Co się tyczy kontekstu, w jaki wpisują się te przepisy, TS wskazał, że zgodnie z art. 12 ust. 1 dyrektywy 2003/6 i art. 23 ust. 3 rozporządzenia Nr 596/2014 interpretowanym w świetle motywu 62 tego rozporządzenia, prawodawca Unii zamierzał zobowiązać państwa członkowskie do podjęcia niezbędnych środków w celu zapewnienia, aby organy właściwe w sprawach finansowych dysponowały zestawem narzędzi, kompetencji i odpowiednich zasobów, jak również uprawnień nadzorczych i śledczych niezbędnych do zapewnienia skuteczności ich zadań. Jednak te przepisy nie regulują kwestii, czy państwa członkowskie mogą w tym celu nałożyć na operatorów usług łączności elektronicznej uogólniony i niezróżnicowany obowiązek zatrzymywania danych o ruchu, ani o warunkach, na jakich dane te powinny być zatrzymywane przez tych operatorów w celu przekazania ich w stosownych przypadkach właściwym organom. W art. 12 ust. 2 dyrektywy 2003/6 i art. 23 ust. 2 rozporządzenia Nr 596/2014 prawodawca Unii zamierzał jedynie przyznać organowi właściwemu w sprawach finansowych, w celu zapewnienia skuteczności jego zadań śledczych i nadzorczych, klasyczne uprawnienia śledcze, takie jak te, które umożliwiają temu organowi dostęp do dokumentów, przeprowadzanie inspekcji i przeszukań, a także wydawanie nakazów lub zakazów wobec osób podejrzanych o popełnienie naruszeń w postaci nadużyć na rynku, do których zalicza się w szczególności wykorzystywanie informacji poufnych. Ponadto TS stwierdził, że przepisy rozporządzenia Nr 596/2014, które szczegółowo regulują kwestię zatrzymywania danych, a mianowicie art. 11 ust. 5 akapit ostatni, ust. 6 akapit drugi, ust. 8 i ust. 11 lit. c), art. 17 ust. 1 akapit pierwszy art. 18 ust. 5 oraz art. 28 tego rozporządzenia, nakładają taki obowiązek zatrzymywania wyłącznie na podmioty finansowe wymienione w art. 23 ust. 2 lit. g) tego rozporządzenia, zatem dotyczą wyłącznie danych odnoszących się do transakcji finansowych i usług świadczonych przez te konkretne podmioty.

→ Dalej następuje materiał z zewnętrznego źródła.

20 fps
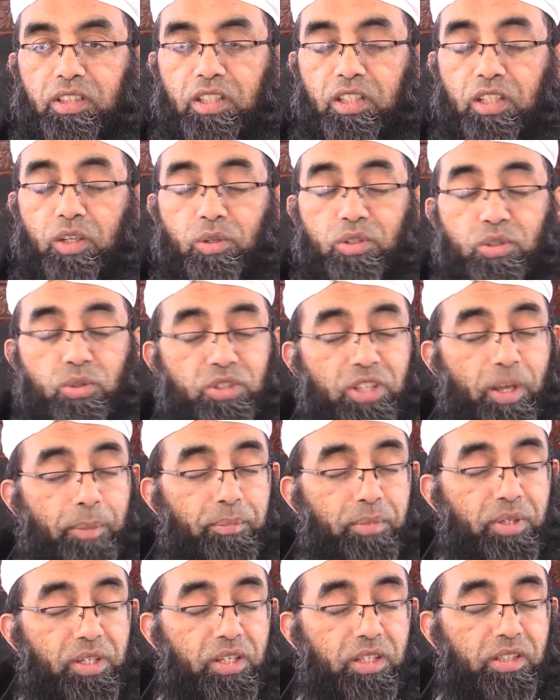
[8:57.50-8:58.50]
He goes to
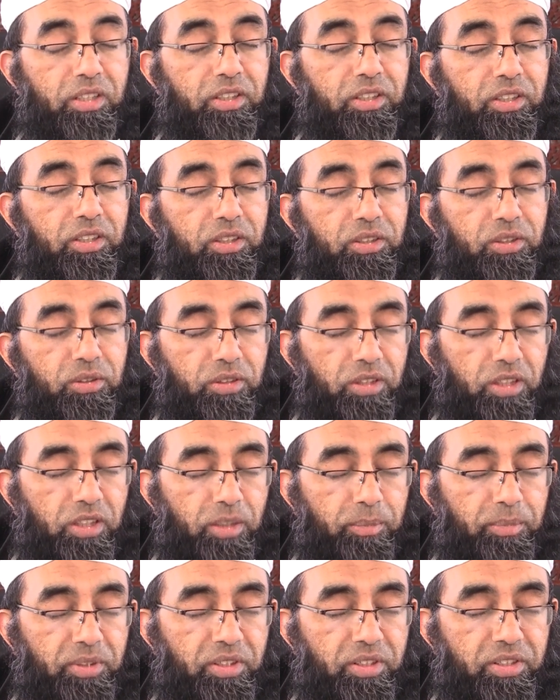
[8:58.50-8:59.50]
Zambia, to the
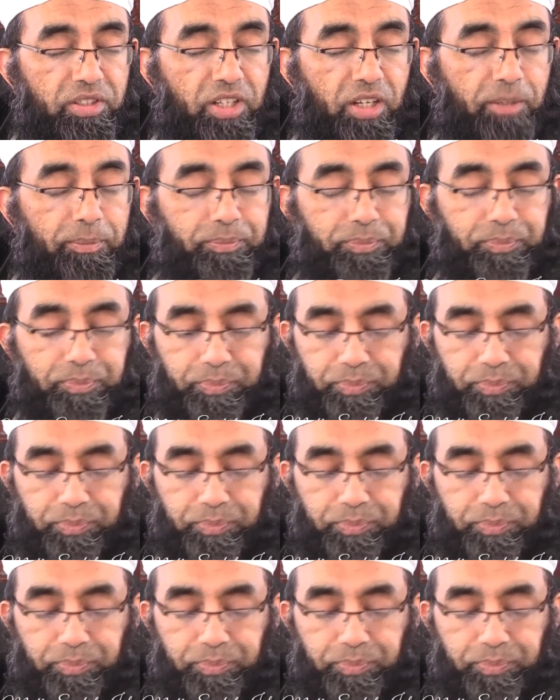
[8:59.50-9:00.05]
other madrasa.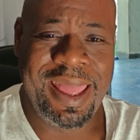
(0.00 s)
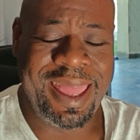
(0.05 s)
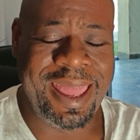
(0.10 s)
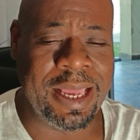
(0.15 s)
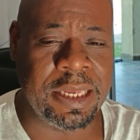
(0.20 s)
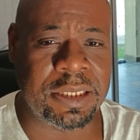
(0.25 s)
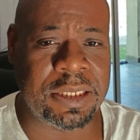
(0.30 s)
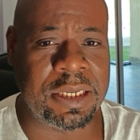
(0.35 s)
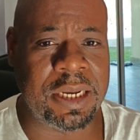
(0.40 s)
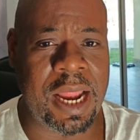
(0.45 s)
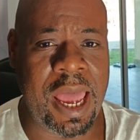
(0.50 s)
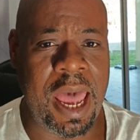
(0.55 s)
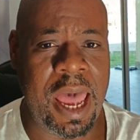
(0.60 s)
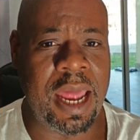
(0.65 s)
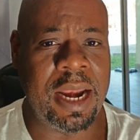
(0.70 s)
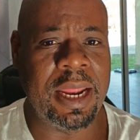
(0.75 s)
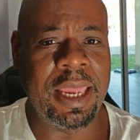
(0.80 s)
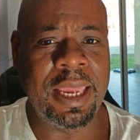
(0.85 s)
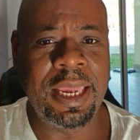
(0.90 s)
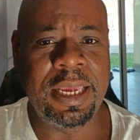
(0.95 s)
It's
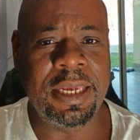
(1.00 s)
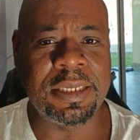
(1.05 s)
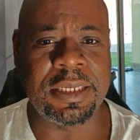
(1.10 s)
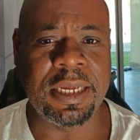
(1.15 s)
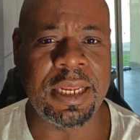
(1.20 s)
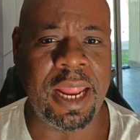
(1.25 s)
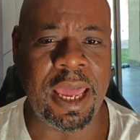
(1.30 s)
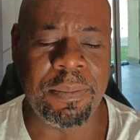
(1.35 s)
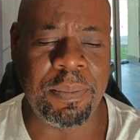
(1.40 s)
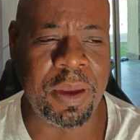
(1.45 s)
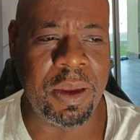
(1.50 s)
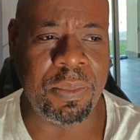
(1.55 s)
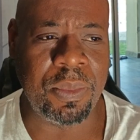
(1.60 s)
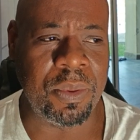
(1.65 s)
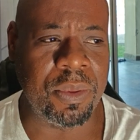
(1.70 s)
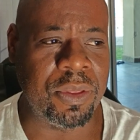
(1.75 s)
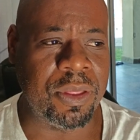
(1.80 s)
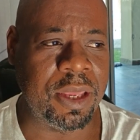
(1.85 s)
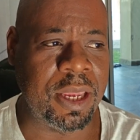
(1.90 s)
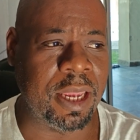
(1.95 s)
not easy like
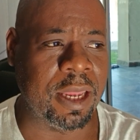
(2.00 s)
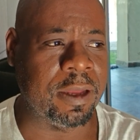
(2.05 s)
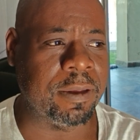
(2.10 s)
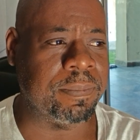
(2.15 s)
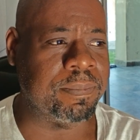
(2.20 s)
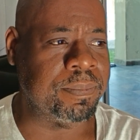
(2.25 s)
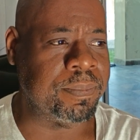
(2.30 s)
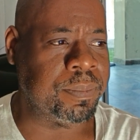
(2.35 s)
people think.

Odnośnie celów realizowanych przez rozporządzenie Nr 596/2014, TS wskazał, że z motywów 2 i 12 dyrektywy 2003/6, z jednej strony, oraz z art. 1 rozporządzenia Nr 596/2014 interpretowanego w świetle jego motywów 2 i 24, z drugiej strony, wynika, iż celem tych instrumentów jest zapewnienie integralności rynków finansowych Unii i zwiększenie zaufania inwestorów do tych rynków, które to zaufanie opiera się w szczególności na tym, że będą one traktowane na równych zasadach i chronione przed bezprawnym wykorzystywaniem informacji poufnych. Zakaz wykorzystywania informacji poufnych ustanowiony w art. 2 ust. 1 dyrektywy 2003/6 i w art. 8 ust. 1 rozporządzenia Nr 596/2014 ma zatem na celu zagwarantowanie równości stron transakcji giełdowej poprzez uniknięcie sytuacji, w której jedna z nich, posiadająca informacje poufne i znajdująca się w związku z tym w uprzywilejowanej sytuacji w stosunku do pozostałych inwestorów, osiąga w ten sposób korzyść ze szkodą dla innych inwestorów, którzy nie posiadają takich informacji (wyrok TS z 15.3.2022 r., Autorité des marchés financieres, C 302/20, pkt 43, 65, 77). O ile zgodnie z motywem 65 rozporządzenia Nr 596/2014 zapisy danych o połączeniach stanowią istotny, a niekiedy jedyny dowód pozwalający na wykrycie i udowodnienie wykorzystywania informacji poufnych lub manipulacji na rynku, o tyle motyw ten odnosi się jedynie do zapisów „przechowywanych” przez operatorów usług łączności elektronicznej, a także do uprawnienia organu właściwego w sprawach finansowych do „zażądania” od tych operatorów udostępnienia „istniejących” danych. Trybunał podkreślił, że z tego motywu nie wynika, aby prawodawca Unii zamierzał w drodze tego rozporządzenia przyznać państwom członkowskim uprawnienie do nałożenia na operatorów świadczących usługi łączności elektronicznej uogólnionego obowiązku zatrzymywania danych.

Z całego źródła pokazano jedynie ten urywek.